Mais ils ne sont pas les seuls à ne jamais pouvoir faire autre chose que se tromper. Nous non plus, nous n’avons aucune chance de nous en sortir. Pour éviter une saloperie, il faut toujours en passer par une saloperie pire encore. La victoire de Fillon aux primaires est une sorte de version yéyé de la victoire de Trump aux élections américaines : la version "chaussettes noires". Les Américains ont essuyé les plâtres des nouvelles modalités pataphysiques à l’œuvre dans la politique occidentale. En gros sa formule est la suivante : Tu veux éviter l’oligarchie pourrie et tu te chopes le crétinisme fascistoïde. Tu veux éviter la faiseuse de guerre milliardaire qui rigole devant les images d’un homme qui meure, et tu chopes le super-Ubu qui peut déclencher une guerre nucléaire avec la Chine. Tu veux éviter le "système" et tu chopes le "supersystème". Entre la peste et le choléra, par principe, l’un des deux sera choisi, et si on n’en choisit aucun, l’un des deux l’emportera quand même. On ne peut pas gagner.

Mais le président lui-même ne peut pas gagner. Ce que l’homme politique veut lorsqu’il atteint les plus hautes responsabilités est impossible à obtenir, et si jamais il l’obtenait, il serait encore en manque. Tous les hommes politiques sont de grands malades. Ils sont déçus quand ils ont perdu, mais une fois que leurs adversaires ont perdu, ils n’ont pas gagné pour autant. L’assouvissement est impossible. La réussite individuelle vide toujours plus qu’elle ne remplit. Il est structurellement impossible que Trump puisse obtenir une satisfaction quelconque à l’issue de son mandat – comme n’importe qui d’autre, d’ailleurs. Le rêve américain est le petit nom du cauchemar : Make Horror Movies Great Again.

Les hommes politiques ne peuvent pas gagner. Les citoyens ne peuvent pas gagner. Et, si personne ne peut gagner, il ne nous reste alors qu'une chose à faire : changer le sens de l’échec.

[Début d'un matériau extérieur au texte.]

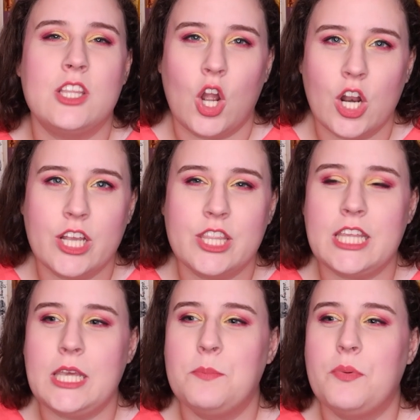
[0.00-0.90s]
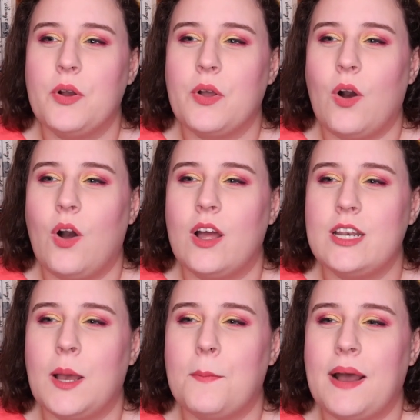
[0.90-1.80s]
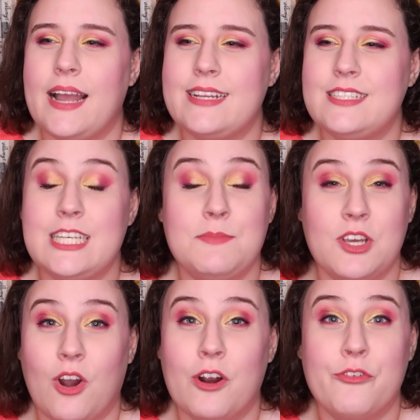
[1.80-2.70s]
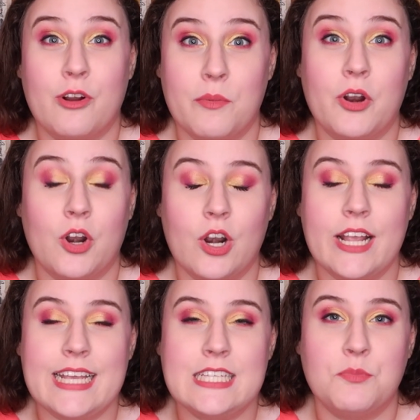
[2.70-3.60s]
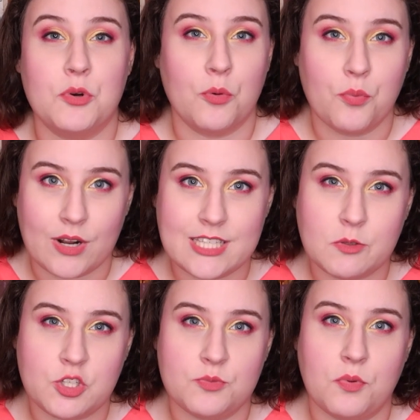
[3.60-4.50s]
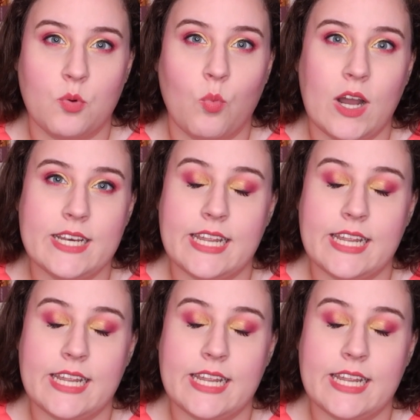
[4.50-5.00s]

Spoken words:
Lark. The book on my TBR from her is Brutal Prince, which is book one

Si l’échec est la règle, il ne faut pas le fuir mais l’utiliser comme un outil de purification. Dans le tantrisme, on utilise les instruments mêmes de la destruction pour en faire les vecteurs de la délivrance. Nous ne sommes pas dans un monde qui se dissout dans les excès et les orgies, mais qui meurt de son sentiment systématique d’échec et d’une pandémie de solitude impossible à enrayer. Le diable ressemble à un jeune homme boudeur, qui s’ennuie et se branle dans sa chambre. Et son vieil ennemi, le démiurge, ne vaut pas mieux : c’est un vieux boss corrompu qui saute ses secrétaires dans la salle des photocopieuses. Ils ne peuvent pas gagner.

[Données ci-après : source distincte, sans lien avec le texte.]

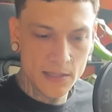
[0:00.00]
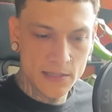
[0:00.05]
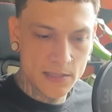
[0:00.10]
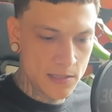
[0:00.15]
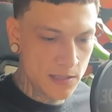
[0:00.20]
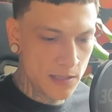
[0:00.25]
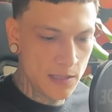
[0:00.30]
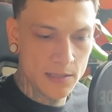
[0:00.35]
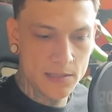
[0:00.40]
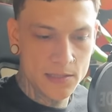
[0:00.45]

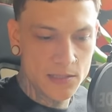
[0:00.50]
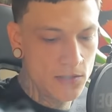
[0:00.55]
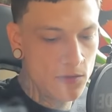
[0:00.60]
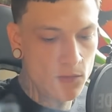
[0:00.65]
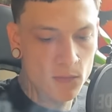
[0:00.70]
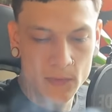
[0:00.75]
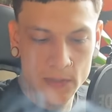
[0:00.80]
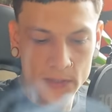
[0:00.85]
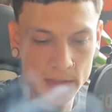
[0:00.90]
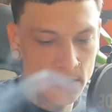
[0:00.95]
It's
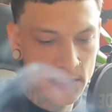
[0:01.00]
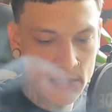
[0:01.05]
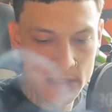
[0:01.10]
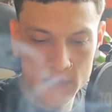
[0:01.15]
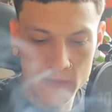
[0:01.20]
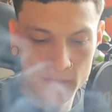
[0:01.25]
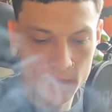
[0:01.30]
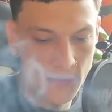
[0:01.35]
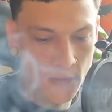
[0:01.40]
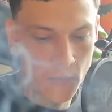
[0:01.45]
the
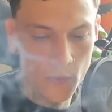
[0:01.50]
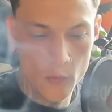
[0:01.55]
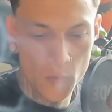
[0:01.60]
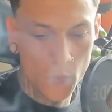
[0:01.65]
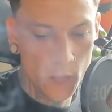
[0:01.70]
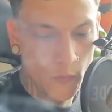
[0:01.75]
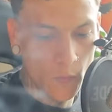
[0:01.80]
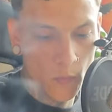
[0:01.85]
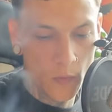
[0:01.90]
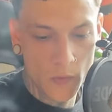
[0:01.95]
release of an
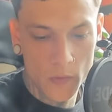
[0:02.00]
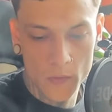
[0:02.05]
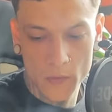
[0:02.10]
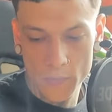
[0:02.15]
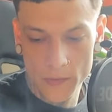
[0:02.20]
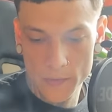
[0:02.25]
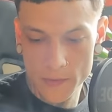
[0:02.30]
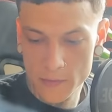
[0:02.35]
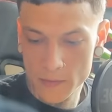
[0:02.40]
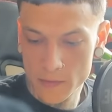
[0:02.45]
old
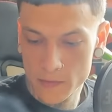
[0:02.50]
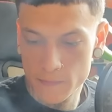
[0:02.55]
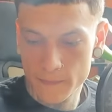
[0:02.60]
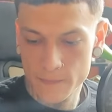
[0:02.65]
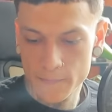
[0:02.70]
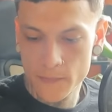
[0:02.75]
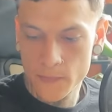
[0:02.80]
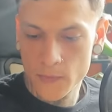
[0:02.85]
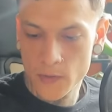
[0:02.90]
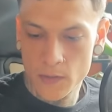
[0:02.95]
world
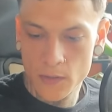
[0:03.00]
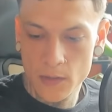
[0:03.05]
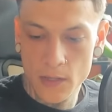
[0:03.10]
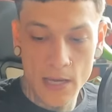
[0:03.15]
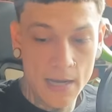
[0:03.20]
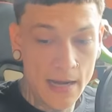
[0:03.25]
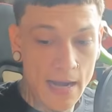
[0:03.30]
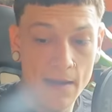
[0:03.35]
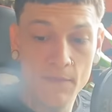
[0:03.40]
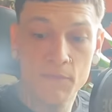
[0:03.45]

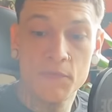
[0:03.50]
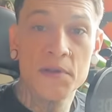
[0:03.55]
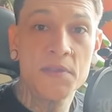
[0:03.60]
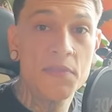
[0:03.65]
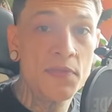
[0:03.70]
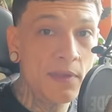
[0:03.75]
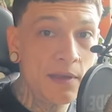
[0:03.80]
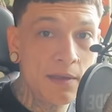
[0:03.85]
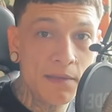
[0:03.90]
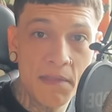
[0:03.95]
and
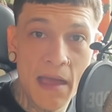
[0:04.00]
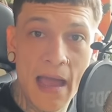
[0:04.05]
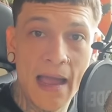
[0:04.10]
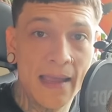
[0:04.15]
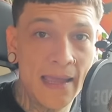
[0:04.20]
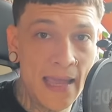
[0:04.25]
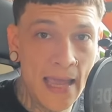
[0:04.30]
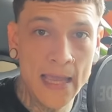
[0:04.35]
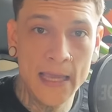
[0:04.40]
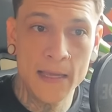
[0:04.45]
everything
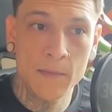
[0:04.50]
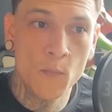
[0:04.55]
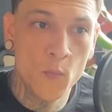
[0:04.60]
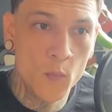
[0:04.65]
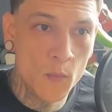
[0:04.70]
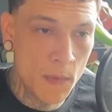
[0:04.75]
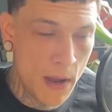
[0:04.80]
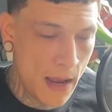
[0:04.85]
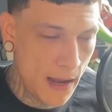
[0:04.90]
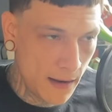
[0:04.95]
that
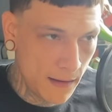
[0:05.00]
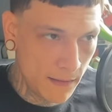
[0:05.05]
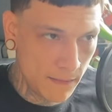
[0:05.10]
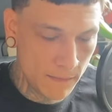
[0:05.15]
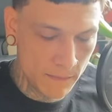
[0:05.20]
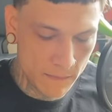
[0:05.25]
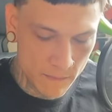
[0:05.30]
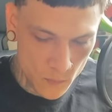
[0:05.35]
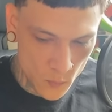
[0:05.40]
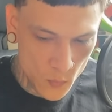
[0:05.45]
came
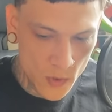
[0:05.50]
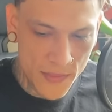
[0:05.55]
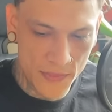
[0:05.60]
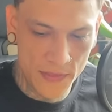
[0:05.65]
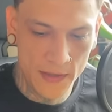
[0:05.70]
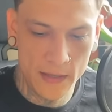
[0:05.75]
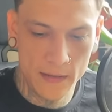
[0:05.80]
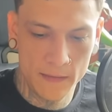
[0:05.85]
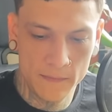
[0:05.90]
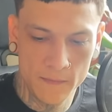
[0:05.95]
with
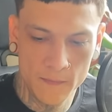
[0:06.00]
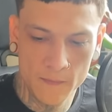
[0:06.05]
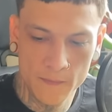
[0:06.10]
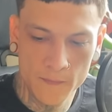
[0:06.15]
it.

Si personne, pas même le démiurge ni le diable, ne peut gagner, il faut changer le sens de l’échec. Il faut inventer un usage de l’échec comme voie d’union à la véritable divinité. Ce serait beau comme un chant de défaite, beau comme un Loser Yoga. Ca me rappelle une chanson des Fiery Furnaces, "1917", qui s’achevait par le refrain obsédant : "So I ask Dad : why can’t we ever win, ever win once ?" Il faudrait répondre : Nous avons perdu parce que, au fond, nous voulions perdre, et nous voulons perdre parce que nous voulons nous perdre, et nous voulons nous perdre parce que nous voulons nous métamorphoser. Ce monde ne court plus à sa perte, ce monde est perdu. La fin du monde a eu lieu. Mais nous ne sommes pas obligés de vivre celle-ci comme un échec, nous pouvons la vivre comme une épreuve purificatrice : de défaite en défaite jusqu’à l’illumination. L’échec n’est pas là pour que nous renoncions à agir, mais pour que nous renoncions à attendre un fruit matériel de notre action. Seule l’action généreuse, c’est-à-dire indifférente aux notions de réussite ou d’échec, est susceptible de nous libérer. Perdre avec grâce jusqu’à ce que plus personne n’évalue nos actions sous l’angle de la réussite ou de l’échec ; échouer généreusement jusqu’à ce que l’échec lui-même ne puisse plus gagner.